**Task item**
Below is a block of records; reproduce all of them exactly and leave out any pictures.

**Raw data**
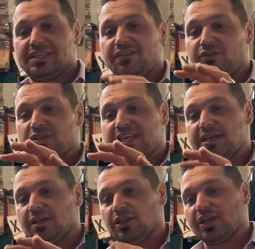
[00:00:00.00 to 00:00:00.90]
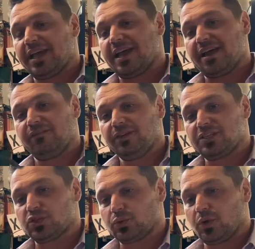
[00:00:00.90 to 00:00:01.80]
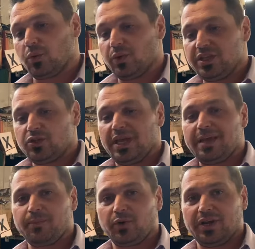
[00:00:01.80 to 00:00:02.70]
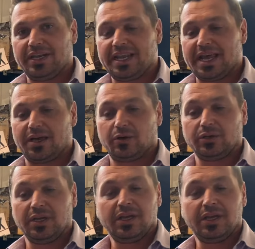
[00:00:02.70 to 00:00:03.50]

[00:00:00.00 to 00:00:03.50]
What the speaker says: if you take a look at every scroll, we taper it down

**Your response**
[00:00:00.00 to 00:00:00.90]
[00:00:00.90 to 00:00:01.80]
[00:00:01.80 to 00:00:02.70]
[00:00:02.70 to 00:00:03.50]

[00:00:00.00 to 00:00:03.50]
What the speaker says: if you take a look at every scroll, we taper it down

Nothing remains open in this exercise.